Business Car Trailblazer: Fiat Multipla
08 April 2021
Author: Simon Harris
Fiat shocked the automotive world in 1998 when it launched the Multipla. Well, just look at it!
In the 1980s, a handful of car manufacturers stumbled upon a concept that slowly began to capture the imagination of drivers with families.
There's debate about whether Chrysler, Mitsubishi or Renault 'invented' the multi-purpose vehicle (MPV), using a car platform rather than putting windows and seats in a van.
In Europe, it was popularised by Renault and the Espace, followed by the slightly longer Grand Espace. Other manufacturers were quick to follow, but a decade later they were also trying to apply the same principles to the lower-medium sector.
We had the Renault Megane Scenic (later, just Renault Scenic) and the Citroën Xsara Picasso (later Citroën Picasso). Into the new millennium there was also the Ford Focus C-Max.
There was a definite pattern of adapting an existing car platform to maximise the space within it and market it as the future of family cars.
They all followed a similar format and there was innovation with most new introductions. For example, following the launch of the five-seat Megane Scenic in 1996, Vauxhall introduced the seven-seat Zafira in 1999. Its third-row bench seat folded flat when not in use.
But the folk at Fiat seemed to be on a very different mission to achieve the same aims.
The Multipla, launched in 1998 in Europe and a year or so later in the UK, looked like one of the weirdest concept cars ever conceived. But it made it into production.
Sharing its name with a compact six-seater Fiat of the 1950s, the new Multipla also had six seats with three individual seats in the first and second rows. The middle seat in the front was set back a few centimetres so the driver could comfortably reach the gear lever, but its appearance was utterly outlandish.

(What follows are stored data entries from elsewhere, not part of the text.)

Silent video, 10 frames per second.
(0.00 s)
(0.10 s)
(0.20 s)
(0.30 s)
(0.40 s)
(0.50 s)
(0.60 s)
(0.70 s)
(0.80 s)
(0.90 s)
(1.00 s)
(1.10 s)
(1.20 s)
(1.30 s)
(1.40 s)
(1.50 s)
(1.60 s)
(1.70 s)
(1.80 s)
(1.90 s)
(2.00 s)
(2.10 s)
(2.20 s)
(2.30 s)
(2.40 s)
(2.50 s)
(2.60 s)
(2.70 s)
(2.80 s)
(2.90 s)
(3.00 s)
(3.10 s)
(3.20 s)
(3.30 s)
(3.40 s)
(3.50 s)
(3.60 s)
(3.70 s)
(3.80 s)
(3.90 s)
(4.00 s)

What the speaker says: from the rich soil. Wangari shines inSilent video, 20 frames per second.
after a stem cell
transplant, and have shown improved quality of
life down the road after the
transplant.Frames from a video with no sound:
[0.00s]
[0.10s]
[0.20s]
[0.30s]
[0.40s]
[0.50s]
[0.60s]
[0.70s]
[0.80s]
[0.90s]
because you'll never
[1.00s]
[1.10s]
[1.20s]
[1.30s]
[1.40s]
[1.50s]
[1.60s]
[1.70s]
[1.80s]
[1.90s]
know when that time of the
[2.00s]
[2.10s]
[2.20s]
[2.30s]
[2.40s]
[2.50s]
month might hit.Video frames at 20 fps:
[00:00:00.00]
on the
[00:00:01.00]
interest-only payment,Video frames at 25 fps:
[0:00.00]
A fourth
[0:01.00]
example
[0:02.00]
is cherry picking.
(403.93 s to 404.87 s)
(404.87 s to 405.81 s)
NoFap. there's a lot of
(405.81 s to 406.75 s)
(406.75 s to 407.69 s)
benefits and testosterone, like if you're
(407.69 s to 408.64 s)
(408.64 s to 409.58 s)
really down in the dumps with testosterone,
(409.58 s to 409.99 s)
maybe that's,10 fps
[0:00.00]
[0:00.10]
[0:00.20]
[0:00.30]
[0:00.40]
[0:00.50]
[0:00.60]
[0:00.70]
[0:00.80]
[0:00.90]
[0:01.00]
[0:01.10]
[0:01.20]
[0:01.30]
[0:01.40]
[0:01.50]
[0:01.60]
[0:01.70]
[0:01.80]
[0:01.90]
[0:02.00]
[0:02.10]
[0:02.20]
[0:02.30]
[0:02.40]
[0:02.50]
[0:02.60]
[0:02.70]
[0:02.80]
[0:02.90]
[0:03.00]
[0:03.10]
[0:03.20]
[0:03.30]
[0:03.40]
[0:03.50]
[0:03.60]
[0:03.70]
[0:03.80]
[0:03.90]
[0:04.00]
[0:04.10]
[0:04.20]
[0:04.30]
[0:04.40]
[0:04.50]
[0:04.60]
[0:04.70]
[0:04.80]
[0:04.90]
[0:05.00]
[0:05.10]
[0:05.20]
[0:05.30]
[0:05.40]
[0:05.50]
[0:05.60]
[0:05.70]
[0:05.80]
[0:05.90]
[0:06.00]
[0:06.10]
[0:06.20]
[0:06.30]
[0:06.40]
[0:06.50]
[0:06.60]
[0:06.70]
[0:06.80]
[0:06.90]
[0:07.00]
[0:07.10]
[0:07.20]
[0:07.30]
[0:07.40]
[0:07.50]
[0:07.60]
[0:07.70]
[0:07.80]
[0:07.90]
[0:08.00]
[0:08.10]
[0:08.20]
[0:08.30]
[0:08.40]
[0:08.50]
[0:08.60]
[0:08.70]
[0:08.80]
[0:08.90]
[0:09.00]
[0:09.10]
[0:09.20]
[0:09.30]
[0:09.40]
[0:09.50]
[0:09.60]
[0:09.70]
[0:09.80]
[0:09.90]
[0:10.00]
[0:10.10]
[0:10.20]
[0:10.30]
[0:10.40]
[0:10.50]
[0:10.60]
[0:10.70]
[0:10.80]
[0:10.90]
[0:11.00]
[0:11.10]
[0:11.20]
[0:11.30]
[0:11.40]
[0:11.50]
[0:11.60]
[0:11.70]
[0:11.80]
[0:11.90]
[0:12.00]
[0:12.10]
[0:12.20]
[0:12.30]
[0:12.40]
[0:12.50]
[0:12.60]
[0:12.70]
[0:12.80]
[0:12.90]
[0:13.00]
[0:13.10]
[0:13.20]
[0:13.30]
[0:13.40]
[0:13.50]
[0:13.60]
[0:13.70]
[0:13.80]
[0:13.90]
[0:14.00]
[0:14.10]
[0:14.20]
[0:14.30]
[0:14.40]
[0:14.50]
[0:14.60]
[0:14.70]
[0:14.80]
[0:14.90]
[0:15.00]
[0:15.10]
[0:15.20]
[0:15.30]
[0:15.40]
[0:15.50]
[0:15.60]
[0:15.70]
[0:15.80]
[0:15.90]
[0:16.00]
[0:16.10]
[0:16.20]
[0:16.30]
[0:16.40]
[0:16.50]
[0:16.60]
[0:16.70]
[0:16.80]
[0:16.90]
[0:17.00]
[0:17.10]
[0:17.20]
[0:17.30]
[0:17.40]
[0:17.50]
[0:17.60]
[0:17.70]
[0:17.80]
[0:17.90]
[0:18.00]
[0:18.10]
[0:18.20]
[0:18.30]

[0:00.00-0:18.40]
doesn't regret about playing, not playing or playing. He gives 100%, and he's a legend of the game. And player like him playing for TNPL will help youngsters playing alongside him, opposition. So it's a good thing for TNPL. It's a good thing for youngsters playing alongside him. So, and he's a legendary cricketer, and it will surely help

The headlights were set low, just above the front bumper, the bonnet was relatively flat, while the main beam lamps were at the base of the windscreen. If front foglights were also fitted, there was a definite three-tier effect.
The dashboard was just as peculiar, with no instruments directly in front of the driver, instead located in a central binnacle. The collection of vents, I remember reading from one automotive writer at the time, "looked like a demented nun".
I attended the UK media launch of the Multipla, which was offered with a 1.6-litre petrol engine producing 100hp and a 105hp 1.9-litre diesel, later enhanced to 110hp.
It was actually better to drive than most cars of its type because, despite its height, it was wide and had a fairly low centre of gravity. The middle seat in the front row could be folded down as a table and each of the three individual rear seats could be removed. But even with them in place, there was a huge amount of space and it was extremely usable because of the vertical sides.
It looked strange from the rear too, but most models in the UK were equipped with a sticker in the rear window that read: "Just wait until you see the front!"
Sadly, too many buyers were put off by the looks and the Multipla remained a niche car in a sector that was actually responsible for a great deal of volume for Renault, Vauxhall and others.
The looks were toned down in a facelift in 2003, but it didn't do a great deal to help sales and there is no real modern equivalent. But the automotive world is much richer for the Multipla having existed.